福运来 卫风第44部分阅读
福运来 卫风 作者:rouwenwu
阿福知道他没睡着。
“阿福。”
“唔。”
“阿福。”
“我在这儿。”
李固的手很热,阿福觉得自己手中像是攥着一块炭一样。
“阿福……我可真羡慕他。”
他是谁,阿福能猜到。
“他活的那么自由自在,想做什么就做什么。

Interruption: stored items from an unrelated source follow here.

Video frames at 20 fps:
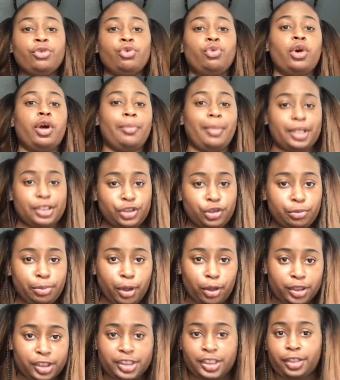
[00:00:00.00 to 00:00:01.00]
well my two
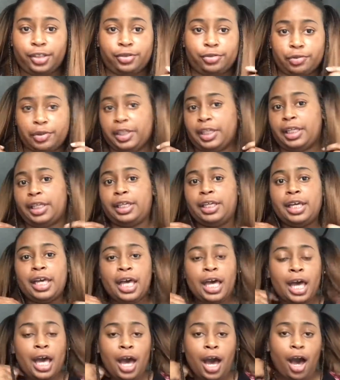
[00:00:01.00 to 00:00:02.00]
ponytails really
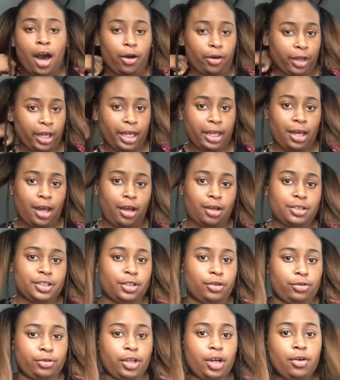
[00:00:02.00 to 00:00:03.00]
okay y'all
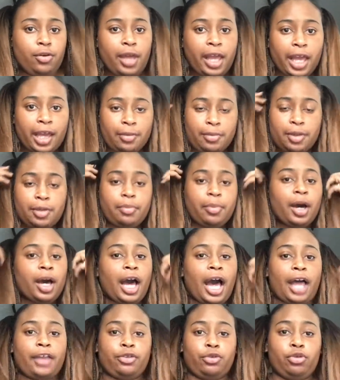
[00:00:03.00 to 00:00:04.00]
so don't hate me
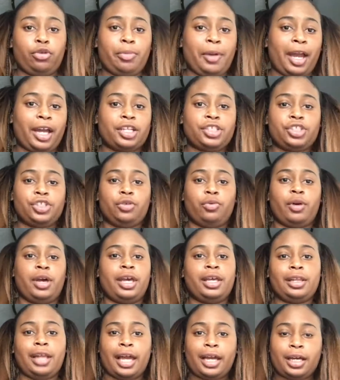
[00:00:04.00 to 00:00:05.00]
but i threw the packaging
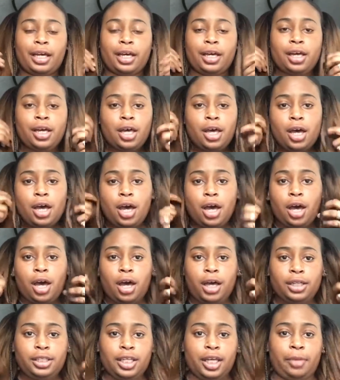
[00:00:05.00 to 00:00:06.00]
away like
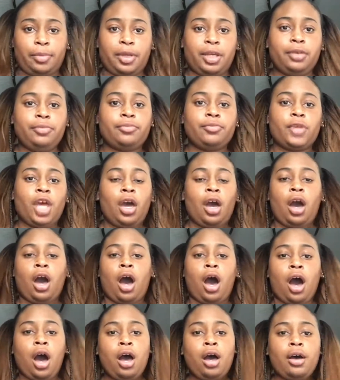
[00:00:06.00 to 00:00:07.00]
a dummy
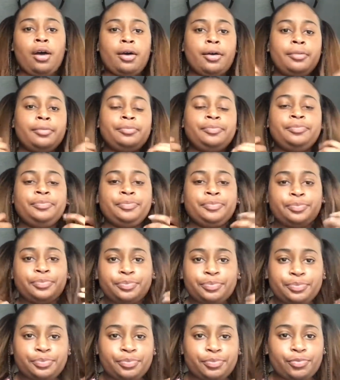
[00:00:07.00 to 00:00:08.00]
um
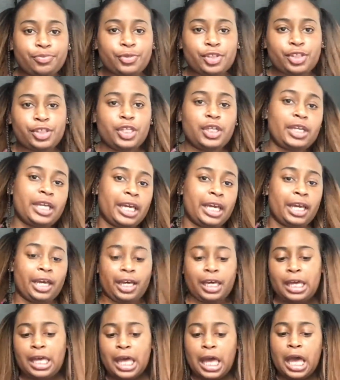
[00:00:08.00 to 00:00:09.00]
so
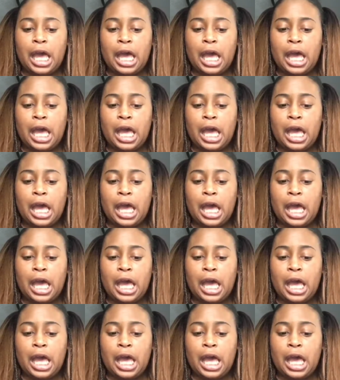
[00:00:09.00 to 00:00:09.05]
yeah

他能随自己的心意活着,保家卫国,驰骋疆场,击杀围剿蛮人,给舅父舅母报仇……”他的声音越来越低:“可是我……”
可是后面的话他没有说出来。
或许他是说了,但是阿福只看到他的嘴唇轻轻张合,没有听到什么。
阿福默默的坐在他身旁,那盏热腾腾的醒酒汤冒着袅袅的热气。
她觉得自己也有许多话想说,可是却不知道从哪儿说起。
她靠着李固也躺下来。
手牵着手,肩挨着肩。
有时候我们的生活并不是我们曾经憧憬的样子,但是幸福的感觉却比曾经憧憬描绘的更加丰富具体。
也许再等一等,李固就会把他的心事讲出来。
阿福有那个耐心去等待。
他们是夫妻,会牵手一起度过下半生。李固被他心中的负担所磨,阿福虽然不了解,可是那种抑郁无奈,她感同身受。

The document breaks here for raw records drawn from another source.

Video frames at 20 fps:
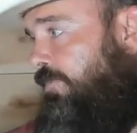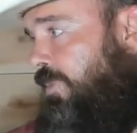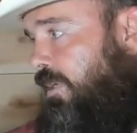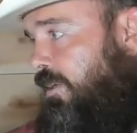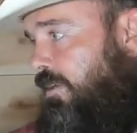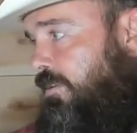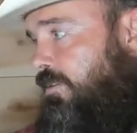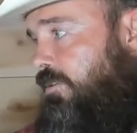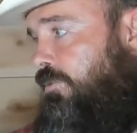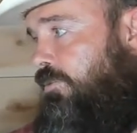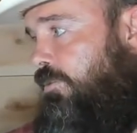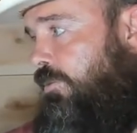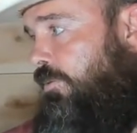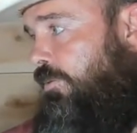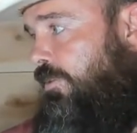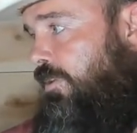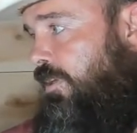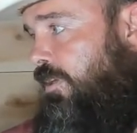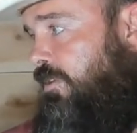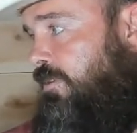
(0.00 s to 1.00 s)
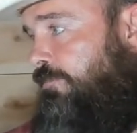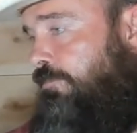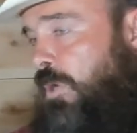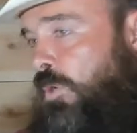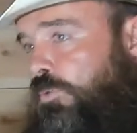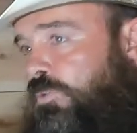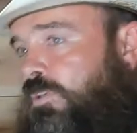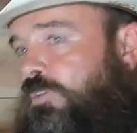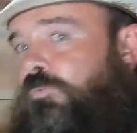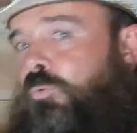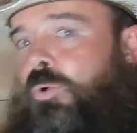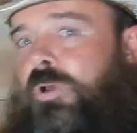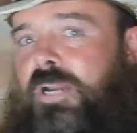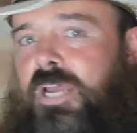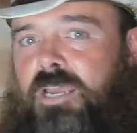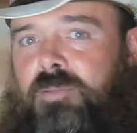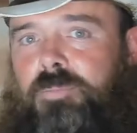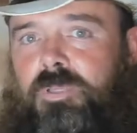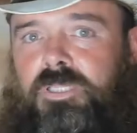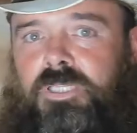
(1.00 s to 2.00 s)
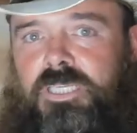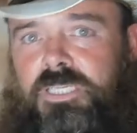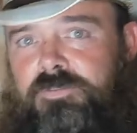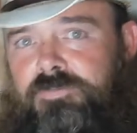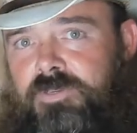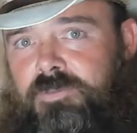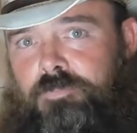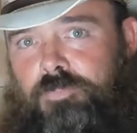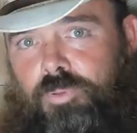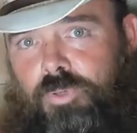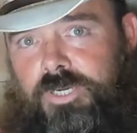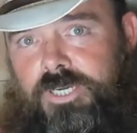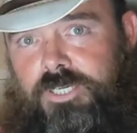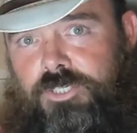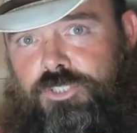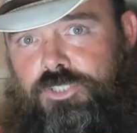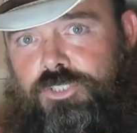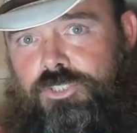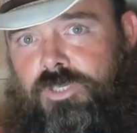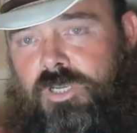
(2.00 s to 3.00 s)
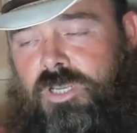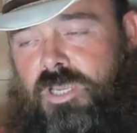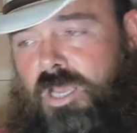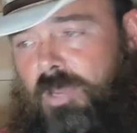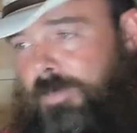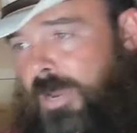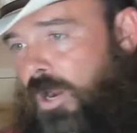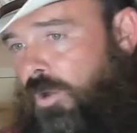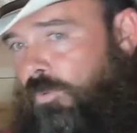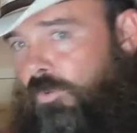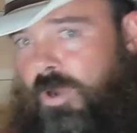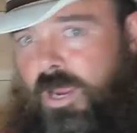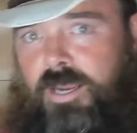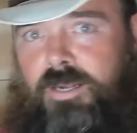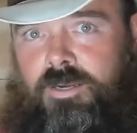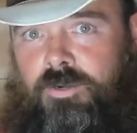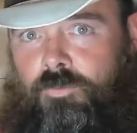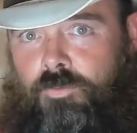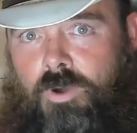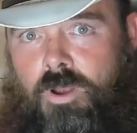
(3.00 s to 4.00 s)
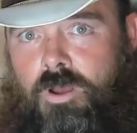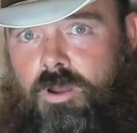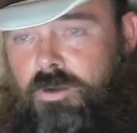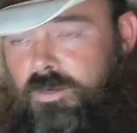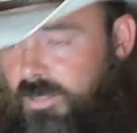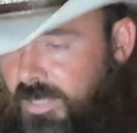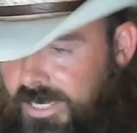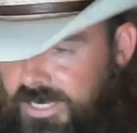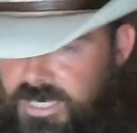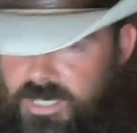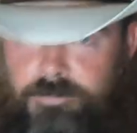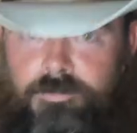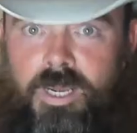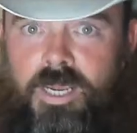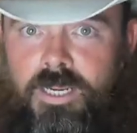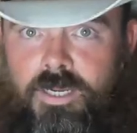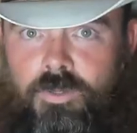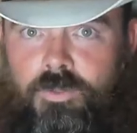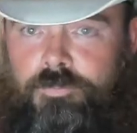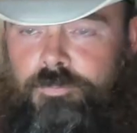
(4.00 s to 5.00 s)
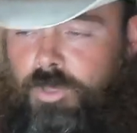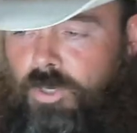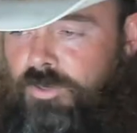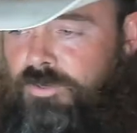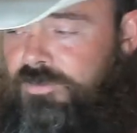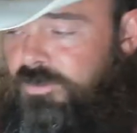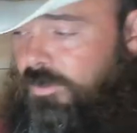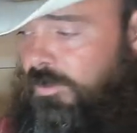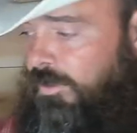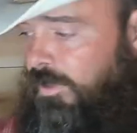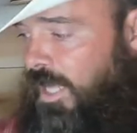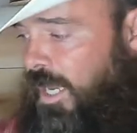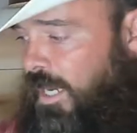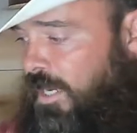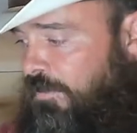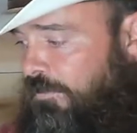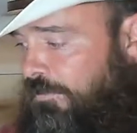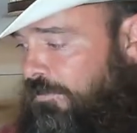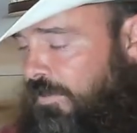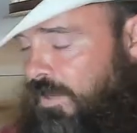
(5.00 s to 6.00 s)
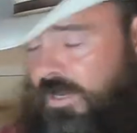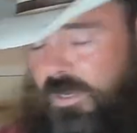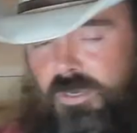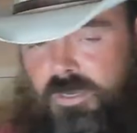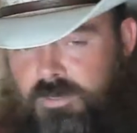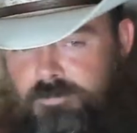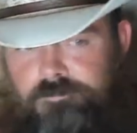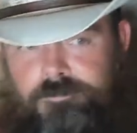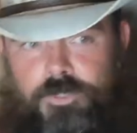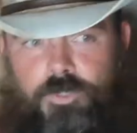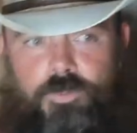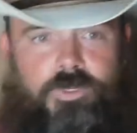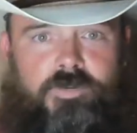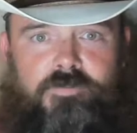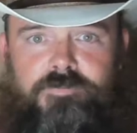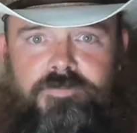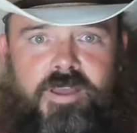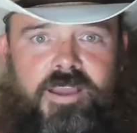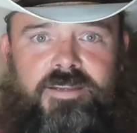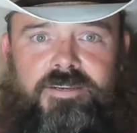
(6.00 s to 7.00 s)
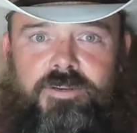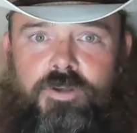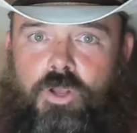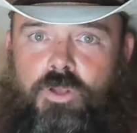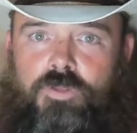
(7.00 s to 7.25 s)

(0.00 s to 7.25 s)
because the truth is most of what I believe and preach about right and wrong like in my own personal life, you can find it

不能不说,人们对幸福的向往或许飘渺无据,但是对危机的预感,却总是极准。
还没出正月,皇帝病倒了。
这场被来势汹汹,太医含糊其辞,宫中人心惶惶,阿福和李固都入宫侍疾,连小小的李信也知道要看着药僮煎药,自己亲手捧了端到皇帝榻前。
李馨安静的坐在那里,阿福和李固两个人还是轮流着,李馨却一天十二个时辰守在云台。
云台夏天空旷凉爽,却不适宜过冬。大风呼啸着吹过平台呜呜作响,浅浅的回栏池里水都结了冰,殿里烧了地龙,可是仍然冲不散那股凄凉冷清的感觉。
“阿馨,过来吃饭吧。”
李馨回过头来,有些心不在焉的看了一眼阿福。
阿福端碗的手有些哆嗦。
她坐了下来,觉得头有些晕。
不能生病,可千万不能生病。
“嫂子。”李馨也看出一些:“你没事儿吧?”
“没事儿,可能是累着了。”
“这儿有我,你回去歇着吧。你可千万不能也倒下……”李馨不知道想到什么事,眼圈红红的,握着阿福的手:“你还有丈夫儿子呢,你倒下了谁照料他们?”
“你别自己吓自己,我真的没事儿。吃完饭,我睡一会儿去。你……不要跟李固讲。”
阿福睡的迷迷糊糊的,咳嗽了一声,瑞云轻声问:“夫人要茶么?”
“好……”
瑞云倒了一盏茶来,阿福接过来喝了两口。茶水微温,喝起来觉得有点不是味儿。
“什么时辰了?”
“酉正了。”
阿福一惊:“我睡了这么久?”
“夫人这些天太累了,宫里这么累,回去了还要喂奶带孩子,操心府里的事情。”瑞云替她掖了掖被边:“再这么熬下去,夫人非熬垮了不可。就是王爷,眼见着这些天也瘦了。”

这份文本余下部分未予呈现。